I militari dell’Arma hanno dialogato con i ragazzi per sensibilizzarli sui rischi delle sostanze stupefacenti
Prosegue l’impegno dell’Arma dei Carabinieri nelle
attività di prevenzione e sensibilizzazione rivolte ai più giovani. In questo
solco si inserisce il progetto “InFormare”, iniziativa promossa dalla Direzione
Centrale per i Servizi Antidroga (DCSA) e approvata nell’ambito di un tavolo
tecnico che ha coinvolto il Dipartimento per le Politiche Antidroga della
Presidenza del Consiglio dei Ministri, il Ministero dell’Istruzione e del
Merito e il Ministero dell’Interno – Dipartimento della Pubblica Sicurezza.
L’iniziativa reggina si è svolta presso l’Istituto Tecnico Tecnologico “Panella–Vallauri”
di Reggio Calabria, dove i Carabinieri hanno incontrato gli studenti in un
momento di confronto diretto e partecipato, finalizzato a fornire ai ragazzi
strumenti concreti per comprendere il fenomeno delle sostanze stupefacenti e
sviluppare una maggiore consapevolezza nelle proprie scelte, nel rispetto della
legalità e della tutela della salute.
Durante l’incontro sono stati affrontati i principali aspetti legati al tema delle droghe, con particolare riferimento alla normativa antidroga e alle conseguenze giuridiche previste anche per i minorenni che fanno uso o si rendono responsabili di attività di spaccio di sostanze stupefacenti. Ampio spazio è stato inoltre dedicato all’analisi della diffusione delle droghe tra i giovani, con un focus sulle sostanze sintetiche e sulle nuove sostanze psicoattive, sempre più presenti sul mercato illegale e spesso sottovalutate per i gravi rischi che comportano.
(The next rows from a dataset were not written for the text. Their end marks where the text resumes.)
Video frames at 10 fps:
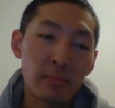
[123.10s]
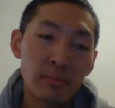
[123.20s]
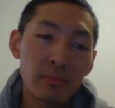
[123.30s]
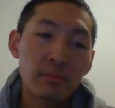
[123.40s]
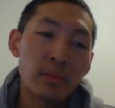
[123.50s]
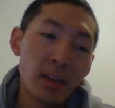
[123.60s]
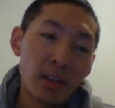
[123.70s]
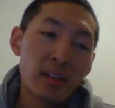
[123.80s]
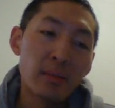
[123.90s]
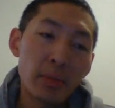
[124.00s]
people
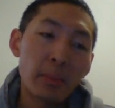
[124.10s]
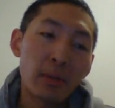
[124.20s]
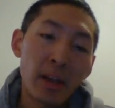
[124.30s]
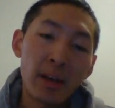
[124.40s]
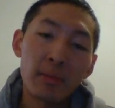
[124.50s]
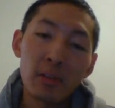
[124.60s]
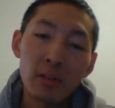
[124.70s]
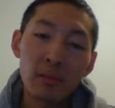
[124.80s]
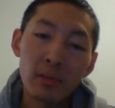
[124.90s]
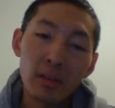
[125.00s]
have their
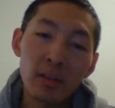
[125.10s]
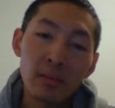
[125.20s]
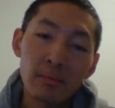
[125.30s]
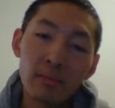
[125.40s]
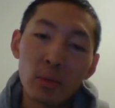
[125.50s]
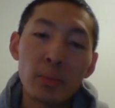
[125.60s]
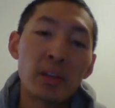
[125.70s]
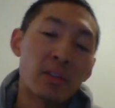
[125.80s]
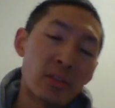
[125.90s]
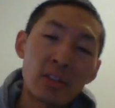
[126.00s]
opinions and
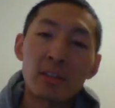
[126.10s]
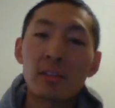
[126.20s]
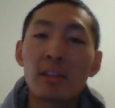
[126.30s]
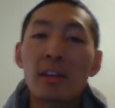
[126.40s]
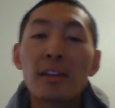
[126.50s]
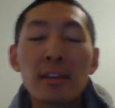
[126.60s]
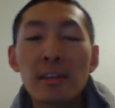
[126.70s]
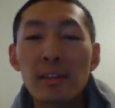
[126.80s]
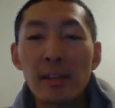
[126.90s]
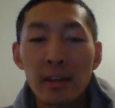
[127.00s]
likes and
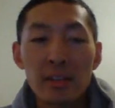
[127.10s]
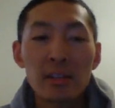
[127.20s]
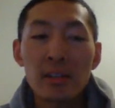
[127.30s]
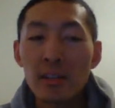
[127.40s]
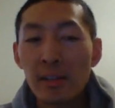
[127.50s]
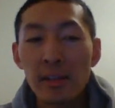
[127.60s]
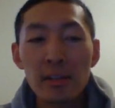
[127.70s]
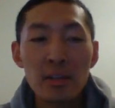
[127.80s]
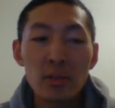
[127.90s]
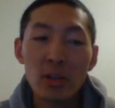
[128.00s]
dislikes, so I always
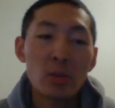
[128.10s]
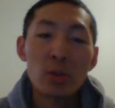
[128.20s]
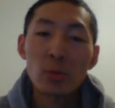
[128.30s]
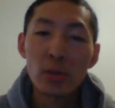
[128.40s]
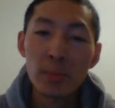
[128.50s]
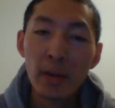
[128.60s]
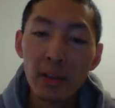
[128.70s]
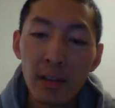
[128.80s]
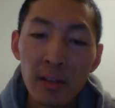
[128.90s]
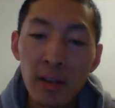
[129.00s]
respect that.
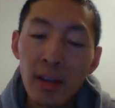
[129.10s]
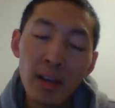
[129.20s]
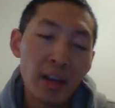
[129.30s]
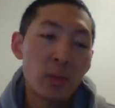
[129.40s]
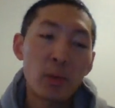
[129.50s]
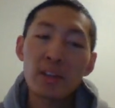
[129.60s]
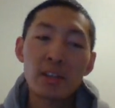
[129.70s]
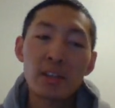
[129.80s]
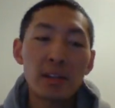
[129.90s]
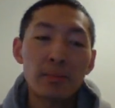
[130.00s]
Anyways, by
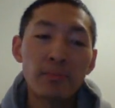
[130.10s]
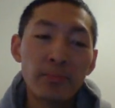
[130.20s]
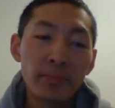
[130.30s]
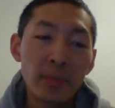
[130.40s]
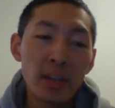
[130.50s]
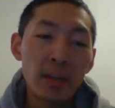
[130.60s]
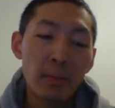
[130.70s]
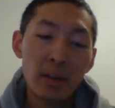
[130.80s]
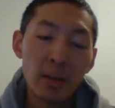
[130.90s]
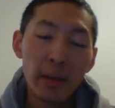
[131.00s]
the time I got to my
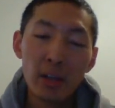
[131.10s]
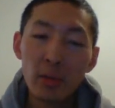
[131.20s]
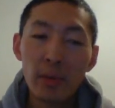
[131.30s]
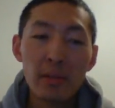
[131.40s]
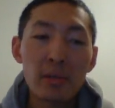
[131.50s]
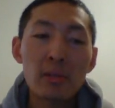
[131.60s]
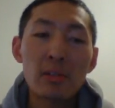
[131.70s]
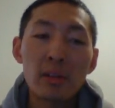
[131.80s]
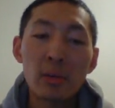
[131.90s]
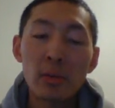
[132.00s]
third year, I only had
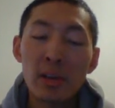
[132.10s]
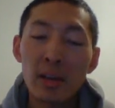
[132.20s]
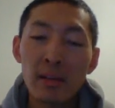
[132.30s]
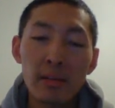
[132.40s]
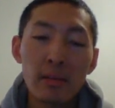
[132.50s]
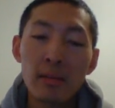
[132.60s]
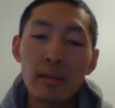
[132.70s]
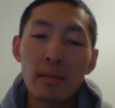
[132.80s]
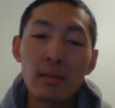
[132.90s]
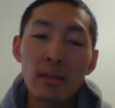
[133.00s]
35
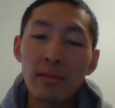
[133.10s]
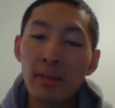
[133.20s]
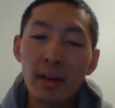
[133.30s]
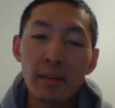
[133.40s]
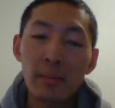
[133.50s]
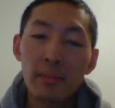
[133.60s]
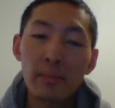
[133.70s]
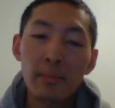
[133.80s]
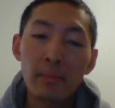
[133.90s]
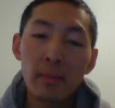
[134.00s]
uh,
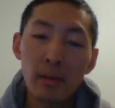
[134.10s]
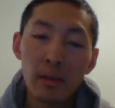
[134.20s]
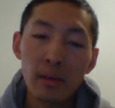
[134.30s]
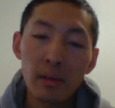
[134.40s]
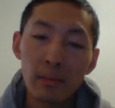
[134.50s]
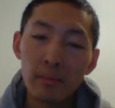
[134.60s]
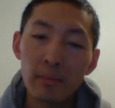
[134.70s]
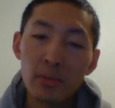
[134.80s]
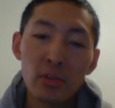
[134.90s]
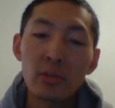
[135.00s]
students in my
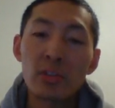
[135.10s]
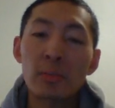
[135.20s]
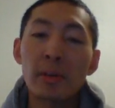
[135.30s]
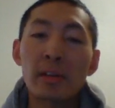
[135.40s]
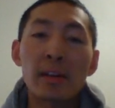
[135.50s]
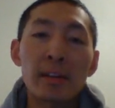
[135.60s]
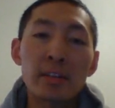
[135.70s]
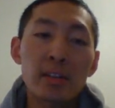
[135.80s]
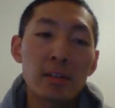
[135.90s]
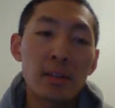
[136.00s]
class,
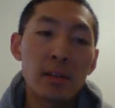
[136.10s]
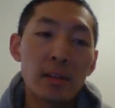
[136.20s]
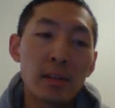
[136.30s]
and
I militari hanno illustrato anche i danni alla salute fisica e psicologica connessi all’assunzione di stupefacenti, evidenziando come la prevenzione e l’informazione rappresentino strumenti fondamentali per contrastare un fenomeno che incide profondamente sulla vita dei giovani.
Attraverso iniziative come questa, l’Arma dei Carabinieri conferma il proprio impegno nel promuovere la cultura della legalità tra le nuove generazioni, consolidando il rapporto di fiducia con il mondo della scuola e con la comunità, nella convinzione che informazione, dialogo e consapevolezza rappresentino strumenti essenziali per costruire una società più sicura e responsabile.